As a queer person who is in a committed relationship with someone of the opposite sex, I have often felt a fixed degree of separation from many of the “traditional” markers of The Gay Experience™. I am struck by the fact that when my partner and I hold hands in public, we do not experience the kind of revulsion, for instance, that my gay mom and her partner do when they act in the same way. I am much more easily able to camouflage, to blend in, and rendered that much more unseen.
But this relative hiddenness has not lessened the pit that opens in my stomach – around the dinner table, in church settings, on television, with friends and their spouses – when LGBTQ people are being boldly or subtly maligned. It has not reduced my fear that new or old friendships will evaporate if I begin to trouble easy assumptions about my sexuality. And this sense of invisibility has not mitigated the trauma of the Orlando shooting. I was comforted and challenged by someone who recently tweeted, “Bisexuality is real and you deserve to mourn, too.” The shooter did not stop to ask his victims whether they identified as L, G, B, T, or Q; that night, a proximity to brownness and queerness was enough to mark their bodies as utterly worthy of death.
If there was ever a time to reapply ourselves to the work of combatting the ideologies of death that affect Latinx, queer, and Muslim communities, it is now. Just as every myth and measured lie about black sloth and sexual predation fed into Dylan Roof’s racial terror in Charleston last summer, so too did every pulpit proclamation against the “abomination” of homosexuality and the threat of queer families help fuel the Pulse nightclub attack. While many “traditionalist” evangelicals have been quick to voice their sympathy for the slaughter’s victims, less acknowledged is that what the Orlando shooter did exceptionally well on Sunday was bring the doctrine of “hate the sin” to its ultimate, horrifying conclusion.
On the morning of the Pulse attack, I woke up in a Los Angeles hotel on the same street where our families had to line up with what little belongings they could carry, to be searched and trucked off to camp. Before America’s more than fifty Little Tokyos were forced into historic memory, they stood as vibrant communities of diasporic Nikkei identity, testaments to our migrant pride. Today, only three Japantowns exist. Only three scattered patches of streets, reduced from former glories, have managed to repel the near-constant incursions by outside business and political interests who dream of raising up more parking lots, high-rent housing, and yuppie kitsch in their place.
I am remembering more than anything this week that there are vast powers arrayed against each of us, forces trying to encroach upon the integrity of our whole selves. We are, each of us, a Little Tokyo. The world will try to pick and parcel us apart, claiming that we cannot possibly hold all parts of ourselves together – you cannot be both queer and a Muslim; a person of color and a Christian; attracted to both women, men, and people of other genders.
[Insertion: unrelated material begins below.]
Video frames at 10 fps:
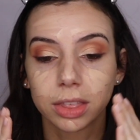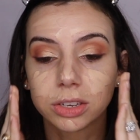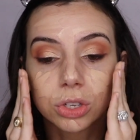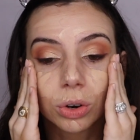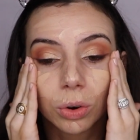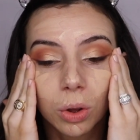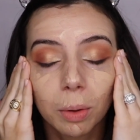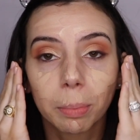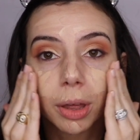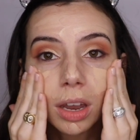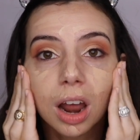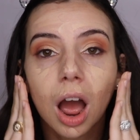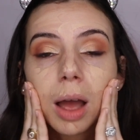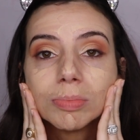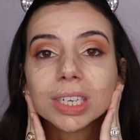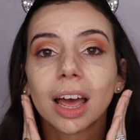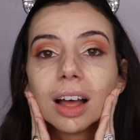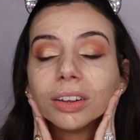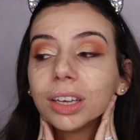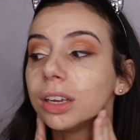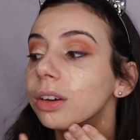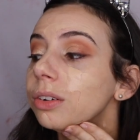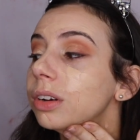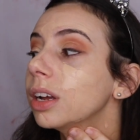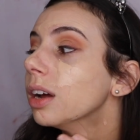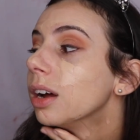this girl, but I'm telling you,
We are a people whose mere existence frightens the state’s enforcers of the status quo, those frustrated men who see in our multitudes miscegenation, violation to be extinguished. Their vicious acts of hatred continue to wound deeply, and there are not words to address them. But we will continue to share our hope and our lives, speaking out against single stories and silence. If we do not tell these stories, no one else will.